**⭐ 1. What This Pattern Solves**

Converts columns from one data type to another.

Used for:

Fixing schema mismatches across Bronze → Silver

Preparing data for joins

Converting strings to dates/timestamps

Ensuring numeric operations don’t fail

Enforcing correct schema for Delta Lake tables

Cleaning messy input (CSV/JSON ingestion)

Casting is one of the most frequent transformations in real pipelines.

**⭐ 2. SQL Equivalent**

In [0]:
%sql
SELECT 
    CAST(order_date AS DATE) AS order_date,
    CAST(amount AS DOUBLE) AS amount_dbl
FROM orders;

In [0]:
df.withColumn("order_date", F.col("order_date").cast("date")) \
  .withColumn("amount_dbl", F.col("amount").cast("double"))

**⭐ 3. Core Idea**

PySpark lets you cast using:

.cast("type")

F.col("x").astype("type")

F.expr("CAST(x AS type)")

Using SQL types (date, timestamp, string, double, int, boolean)

Casting is required whenever you want Spark to treat a column as the correct type.

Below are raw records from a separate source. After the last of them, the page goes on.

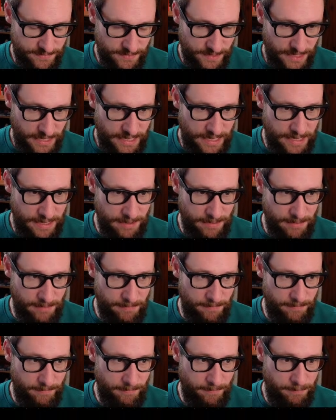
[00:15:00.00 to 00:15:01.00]

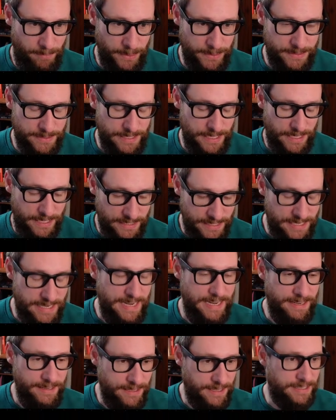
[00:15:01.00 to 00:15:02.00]
but you're gonna
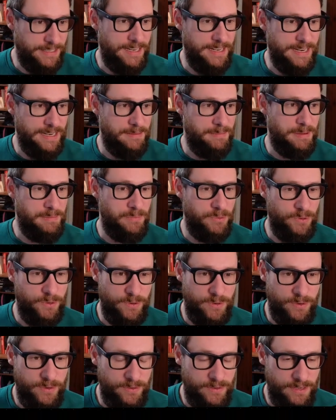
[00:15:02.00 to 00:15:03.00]
need a bit
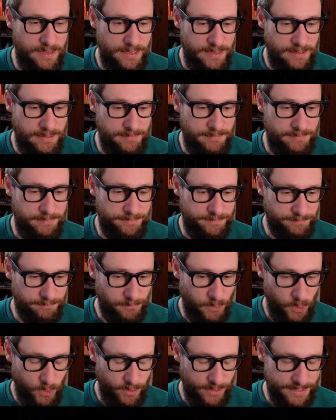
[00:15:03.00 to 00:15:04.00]
more
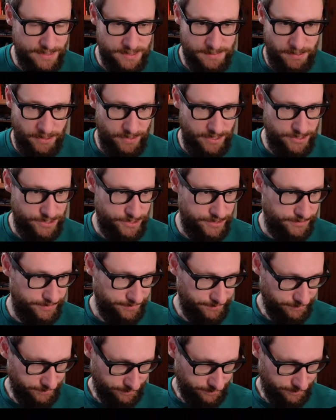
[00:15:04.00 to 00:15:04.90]
inspiration,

**⭐ 4. Template Code (MEMORIZE THIS)**

In [0]:
## Pattern A — Standard Cast

df.withColumn("col", F.col("col").cast("new_type"))

In [0]:
## Pattern B — Multiple Casts in One Select

df.select(
    F.col("a").cast("int").alias("a_int"),
    F.col("b").cast("timestamp").alias("b_ts")
)

In [0]:
## Pattern C — Using SQL

df.withColumn("col", F.expr("CAST(col AS new_type)"))

**⭐ 5. Detailed Example**

In [0]:
+----+-------------+---------+
| id | amount      | order_dt|
+----+-------------+---------+
| 1  | "100.5"     | "2025-01-01" |
| 2  | "250.75"    | "2025-01-02" |
+----+-------------+---------+


In [0]:
out = df.withColumn("amount", F.col("amount").cast("double")) \
        .withColumn("order_dt", F.col("order_dt").cast("date"))

In [0]:
+----+--------+------------+
| id | amount | order_dt   |
+----+--------+------------+
| 1  | 100.5  | 2025-01-01 |
| 2  | 250.75 | 2025-01-02 |
+----+--------+------------+


**⭐ 6. Mini Practice Problems**

Convert column price_str (string) → double.

Convert event_time (string) → timestamp.

Cast id into long so it matches schema of another table.

**⭐ 7. Full Data Engineering Problem**

**Scenario:**
Bronze e-commerce events table contains all fields as STRING.
Before Silver, you must cast:

event_time → timestamp

order_date → date

amount → double

quantity → integer

is_return → boolean

customer_id → long

This is a common scenario when ingesting raw CSV or JSON logs.

**Task:**
Write the PySpark casting block for all fields.

**⭐ 8. Time & Space Complexity**

| Operation       | Complexity                                        |
| --------------- | ------------------------------------------------- |
| Casting columns | **O(n)** per column                               |
| Memory          | Low — no extra columns unless you create new ones |


**⭐ 9. Common Pitfalls**

❌ Forgetting to cast before numeric operations
❌ Attempting to cast invalid strings → results in NULL
❌ Mismatched types between join keys
❌ Confusing date with timestamp
❌ Using Python int() inside Spark transformations (never use Python ops!)